Top
Interstage Big DataParallel Processing ServerV1.0.0 User's Guide
Interstage

2.1.1 Hardware Configuration

This section describes the hardware configuration for using this product.


2.1.1.1 Server Configuration


Server configuration


Master server

A master server splits large data files into blocks and makes files (distributed file system), and centrally manages those file names and storage locations.

A master server can also receive requests to execute analysis processing application jobs, and cause parallel distributed processing on slave servers.

This product requires that the master server is duplicated (a primary server and a secondary server).

This product's master server functions are installed on both the primary and secondary server of the master server.


Slave server

Analysis processing can be performed in a short amount of time because the data file, split into blocks by the master server, is processed using parallel distributed processing on multiple slave servers.

Furthermore, the data that is split into blocks is stored in a high-reliability system.

This products's slave server functions are installed at each slave server.


Development server

The development server is a server where Pig or Hive is installed and executed.
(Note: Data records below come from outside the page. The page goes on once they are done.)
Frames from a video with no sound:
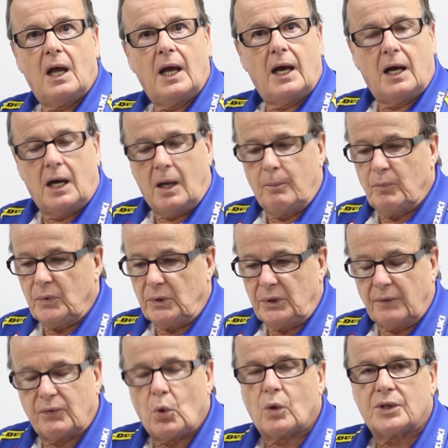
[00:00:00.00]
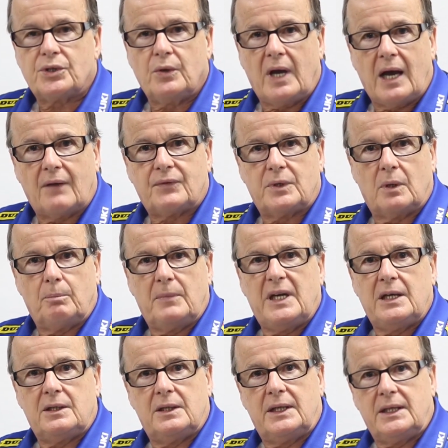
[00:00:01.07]
Of course, you have to
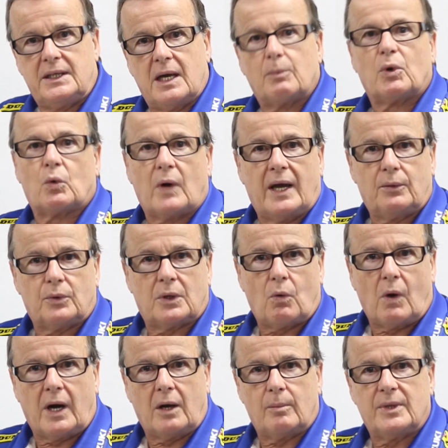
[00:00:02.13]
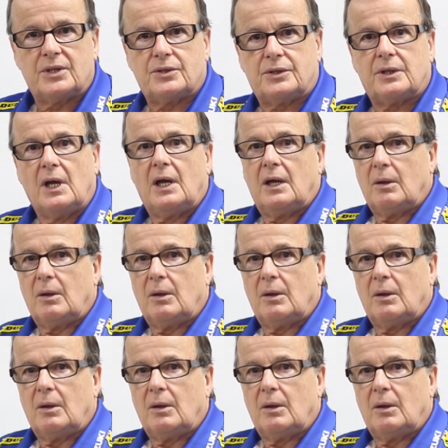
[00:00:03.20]
meet the demo ride requirements,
They enable easy development of applications that perform parallel distribution (MapReduce).

This product's development server functions are installed at the development server.


Collaboration server

With Apache Hadoop, it was necessary to register in HDFS, the distributed file system for Hadoop, in order to analyze. Analysis can be performed by directly transferring the large amount of data on the business system to the DFS (Distributed File System), which is built on the high reliability storage system that is one of the main features of this product, from the collaboration server using the Linux standard file interface.

Installation of an existing data backup system on the collaboration server enables easy use of data backups.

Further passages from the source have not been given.